By Efraim Zuroff
Palgrave Macmillan, £16.99
This remarkably self-conscious book is about one man’s strivings to become the new Simon Wiesenthal. It is also a painful record of just how difficult it is to bring war criminals to justice. Again and again, Efraim Zuroff is forced to admit that the Nazis he went after got away with their crimes on account of the complexities of legal jurisdiction and the unwillingness of so many governments to act.

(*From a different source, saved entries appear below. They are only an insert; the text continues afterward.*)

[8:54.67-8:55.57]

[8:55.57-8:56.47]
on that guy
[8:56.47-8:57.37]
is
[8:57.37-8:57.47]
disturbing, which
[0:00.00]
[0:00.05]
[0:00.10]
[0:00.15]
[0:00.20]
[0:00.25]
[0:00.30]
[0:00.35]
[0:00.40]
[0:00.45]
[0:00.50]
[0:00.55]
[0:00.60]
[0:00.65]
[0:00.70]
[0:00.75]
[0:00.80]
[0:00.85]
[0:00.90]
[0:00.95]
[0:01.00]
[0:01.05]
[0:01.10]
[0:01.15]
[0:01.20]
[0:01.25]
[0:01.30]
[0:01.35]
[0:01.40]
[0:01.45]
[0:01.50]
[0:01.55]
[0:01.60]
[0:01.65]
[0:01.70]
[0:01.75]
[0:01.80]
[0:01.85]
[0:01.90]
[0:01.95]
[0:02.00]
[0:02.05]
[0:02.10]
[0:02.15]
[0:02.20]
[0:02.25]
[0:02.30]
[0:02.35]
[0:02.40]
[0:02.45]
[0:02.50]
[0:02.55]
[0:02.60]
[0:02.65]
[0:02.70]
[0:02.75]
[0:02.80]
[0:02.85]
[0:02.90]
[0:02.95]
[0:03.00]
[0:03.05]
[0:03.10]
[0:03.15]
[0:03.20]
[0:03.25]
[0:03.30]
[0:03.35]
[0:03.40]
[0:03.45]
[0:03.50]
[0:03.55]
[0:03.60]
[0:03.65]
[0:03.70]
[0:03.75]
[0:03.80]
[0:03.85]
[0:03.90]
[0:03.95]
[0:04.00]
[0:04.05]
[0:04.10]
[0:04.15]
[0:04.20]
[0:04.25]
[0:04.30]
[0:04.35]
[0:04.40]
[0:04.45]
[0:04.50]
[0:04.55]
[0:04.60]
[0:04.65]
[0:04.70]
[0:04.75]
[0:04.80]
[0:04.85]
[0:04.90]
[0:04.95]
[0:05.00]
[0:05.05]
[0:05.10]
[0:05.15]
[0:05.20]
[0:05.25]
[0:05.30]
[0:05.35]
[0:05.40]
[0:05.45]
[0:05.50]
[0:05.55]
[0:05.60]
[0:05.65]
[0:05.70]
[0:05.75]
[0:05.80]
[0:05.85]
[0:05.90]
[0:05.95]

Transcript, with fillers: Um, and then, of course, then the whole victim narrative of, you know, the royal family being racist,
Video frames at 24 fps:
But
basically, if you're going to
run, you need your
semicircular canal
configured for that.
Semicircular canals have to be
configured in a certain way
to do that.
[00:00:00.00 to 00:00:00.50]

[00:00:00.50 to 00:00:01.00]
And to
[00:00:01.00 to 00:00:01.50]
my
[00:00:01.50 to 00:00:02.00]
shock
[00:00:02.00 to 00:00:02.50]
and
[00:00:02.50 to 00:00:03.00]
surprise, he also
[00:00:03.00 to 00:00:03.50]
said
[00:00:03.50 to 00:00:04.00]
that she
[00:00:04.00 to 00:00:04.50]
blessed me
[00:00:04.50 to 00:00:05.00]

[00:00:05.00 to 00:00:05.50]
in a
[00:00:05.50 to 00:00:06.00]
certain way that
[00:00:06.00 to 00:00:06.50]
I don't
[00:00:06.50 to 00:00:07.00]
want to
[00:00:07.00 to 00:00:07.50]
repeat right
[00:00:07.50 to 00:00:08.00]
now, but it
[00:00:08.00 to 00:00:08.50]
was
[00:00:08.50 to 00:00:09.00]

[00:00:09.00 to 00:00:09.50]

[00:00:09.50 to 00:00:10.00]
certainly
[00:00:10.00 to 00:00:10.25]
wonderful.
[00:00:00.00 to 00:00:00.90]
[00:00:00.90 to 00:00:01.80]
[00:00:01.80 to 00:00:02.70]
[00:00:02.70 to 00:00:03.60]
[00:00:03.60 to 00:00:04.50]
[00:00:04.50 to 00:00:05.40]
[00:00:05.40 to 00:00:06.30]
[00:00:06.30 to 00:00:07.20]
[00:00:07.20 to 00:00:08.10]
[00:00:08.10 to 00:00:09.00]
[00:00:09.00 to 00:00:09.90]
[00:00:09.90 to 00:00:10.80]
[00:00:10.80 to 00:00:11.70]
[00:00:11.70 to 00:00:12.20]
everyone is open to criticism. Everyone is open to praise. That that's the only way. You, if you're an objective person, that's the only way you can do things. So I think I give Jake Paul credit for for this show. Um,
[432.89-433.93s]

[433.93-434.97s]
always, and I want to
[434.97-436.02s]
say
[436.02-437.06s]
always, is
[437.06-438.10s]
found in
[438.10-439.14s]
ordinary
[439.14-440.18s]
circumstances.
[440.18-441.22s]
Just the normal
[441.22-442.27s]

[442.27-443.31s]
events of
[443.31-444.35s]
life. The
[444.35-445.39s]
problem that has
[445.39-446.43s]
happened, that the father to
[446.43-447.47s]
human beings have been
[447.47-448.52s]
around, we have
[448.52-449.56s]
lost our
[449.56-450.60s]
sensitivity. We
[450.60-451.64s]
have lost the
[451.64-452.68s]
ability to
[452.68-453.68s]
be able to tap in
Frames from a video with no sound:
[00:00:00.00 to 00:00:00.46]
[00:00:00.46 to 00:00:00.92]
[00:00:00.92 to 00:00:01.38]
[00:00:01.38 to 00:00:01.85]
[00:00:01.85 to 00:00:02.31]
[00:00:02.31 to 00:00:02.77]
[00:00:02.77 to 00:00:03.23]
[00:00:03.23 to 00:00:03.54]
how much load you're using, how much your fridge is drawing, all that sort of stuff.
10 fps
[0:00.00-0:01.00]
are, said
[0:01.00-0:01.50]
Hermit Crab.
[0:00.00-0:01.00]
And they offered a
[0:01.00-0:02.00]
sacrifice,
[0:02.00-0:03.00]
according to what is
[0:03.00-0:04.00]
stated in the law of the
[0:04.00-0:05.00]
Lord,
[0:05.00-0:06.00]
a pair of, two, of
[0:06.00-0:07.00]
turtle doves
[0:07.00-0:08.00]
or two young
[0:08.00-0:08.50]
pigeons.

Zuroff, whose energy, intellect — and ego — shine from every page, is certainly able to record successes, the Nazis who were stripped of their American citizenship, for example. But such victories sometimes involve moral compromise, the perpetrators being prosecuted chiefly for lies told when they emigrated and not for their crimes.
The dramatic and emotional heart of the story is the passing of the mantle from Wiesenthal to Zuroff and to the Simon Wiesenthal Center in Los Angeles, of which Zuroff was the founding director before extending his operations to Jerusalem. The intention appears to be to represent the symbolic passing of moral authority on questions of the Holocaust from old, corrupt Europe to America.
Wiesenthal, tired from a lifetime of Nazi-hunting, is portrayed as initially testy on meeting Zuroff because the latter cannot speak German properly. But, invited to Los Angeles and feted there, Wiesenthal becomes lachrymose and grateful and recognises the legitimacy of his heir. It is a moment of kitsch, and yet it encapsulates how Zuroff really is like Wiesenthal: an effective self-publicist, a myth-maker, an astute politician, a man who relishes confrontation with intransigent authority, and a lover of the limelight.
Various studies show Wiesenthal to have been a complex and ambivalent figure, not above manufacturing facts to suit his purpose. Yet, despite this, his was the essential voice of conscience during the 1950s and ’60s, keeping the memory of Nazi crimes alive when so many wanted to bury it.
As we approach the last opportunities to confront Nazi criminals directly, Efraim Zuroff’s voice, too, is an essential one, for he has focused on those eastern European collaborators and murderers who, even after the end of the Cold War, have largely been ignored.
Operation Last Chance demonstrates how long are the shadows of genocide — nations such as Rwanda and Bosnia should take note. Zuroff cites his mentor: “those who ignore the murderers of the past pave the way for the murderers of the future”.
This is a truth to set before anyone who questions the need for continued engagement with the subject of the Holocaust.